The following laboratory tests were requested for the patient: CBC, platelet, urinalysis, fecalysis, BUN, creatinine, serum sodium,
serum potassium, serum calcium, ASO titer, and C3. The patient did not present with gross hematuria but her urinalysis showed
RBCs of 10-15 and repeat urinalysis revealed 15-25 RBCs. And as claimed, there was no recent history of sore throat or any
symptoms of upper respiratory tract infection but her ASO titer was elevated at >200 IU/ml. Her C3 was also decreased at <138
mg/dl.
Possible mechanisms of immunologic injury in acute postreptococcal glumerulonephritis include molecular mimicry in which the
streptococcal antigen elicit circuating antibodies that react with the normal glomerular antigens, in situ complex formation of
antistreptoccocal antibodies with glomerular deposited antigen, and activation of complement by the directly deposited streptococcal
antigen. Over the years, many candidate antigens have been proposed to play a role in the disease. At present, the most promising
candidates are the streptococcal pyrogenic exotoxin B (SPEB), a cationic cysteine proteinase that is generated by the proteolysis of a
zymogen receptor and the nephritis-associated plasmin receptor (NAPlr). These two antigents are known to have biochemical affinity
for plasmin and bind as complexes, and subsequently activate the alternative complement pathway. In renal biopsy of patient with
postrepotococcal glumerulonephritis, there are hypercellularity of mesangial and endothelial cells, glomerular infiltrates of
polymorphonuclear leukocytes, granular subendothelial deposits of IgG, IgM, C 3, C4 and C5-9, and subepithelial deposits that appear as
humps. Inside these subepithelial humps, the nephritogenic SPEB can be demonstrated.
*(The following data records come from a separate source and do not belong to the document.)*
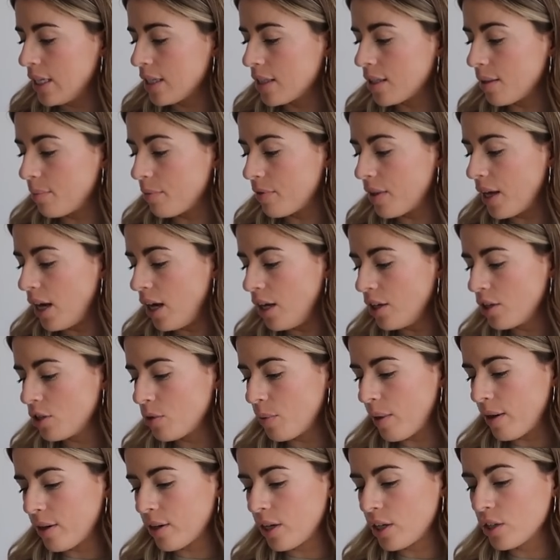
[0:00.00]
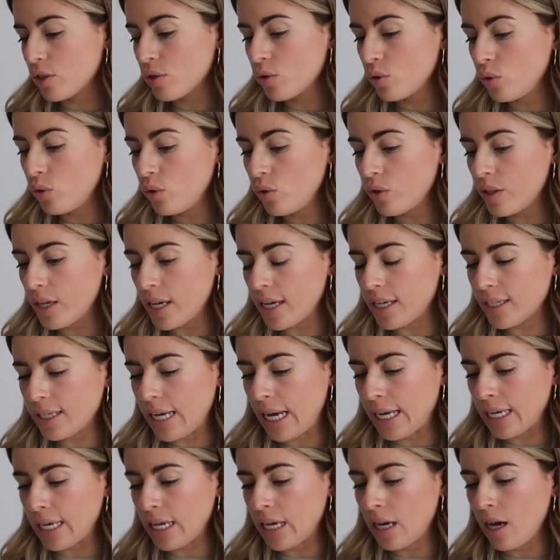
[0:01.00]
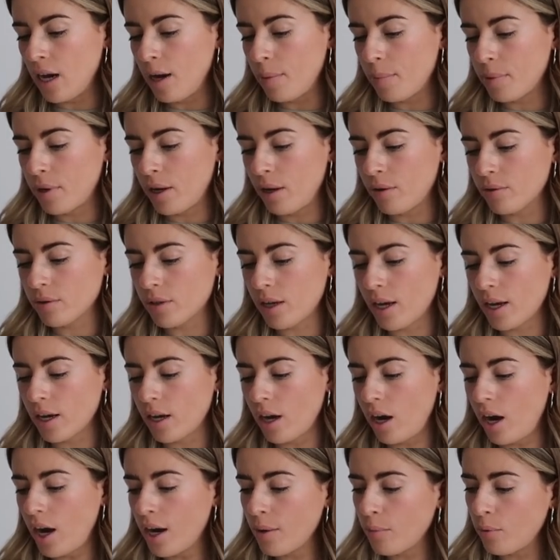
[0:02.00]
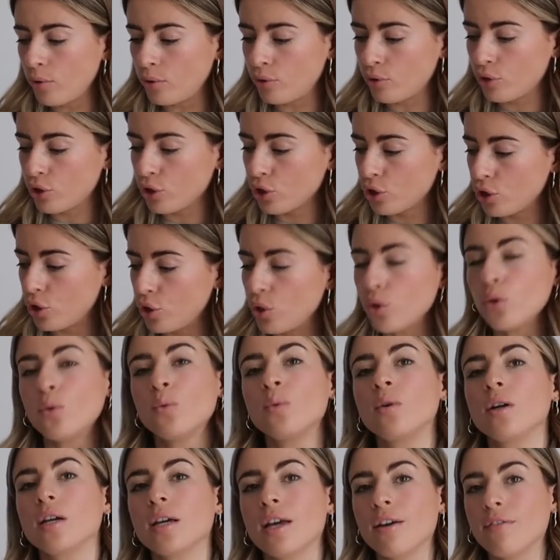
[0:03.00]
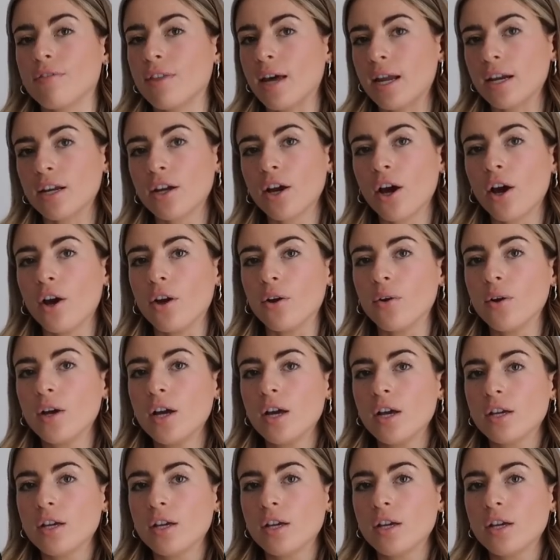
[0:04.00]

some of their underwear and I saw these hanging up and I was like, I want to give that a go.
The management of APSGN involves treating the acute effect of hypertension and renal insufficiency. A 10-day course of
Penicillin G is the recomended antibiotic but it does not alter the natural history of the disease, it only limits the spread of the
nephritogenic organisms. The standard managment to treat hypertension are sodium restriction, diuresis with the use of furosemide,
and calcium channel antagonists, ACE-inhibitors, or vasodilators.
Among patients with APSGN, >95% goes into complete recovery. It is extremely rare for the disease to recur. Appropriate
management of renal insuffiency, cardiac failure and hypertension avoids patient mortality in the acute stage of the disease.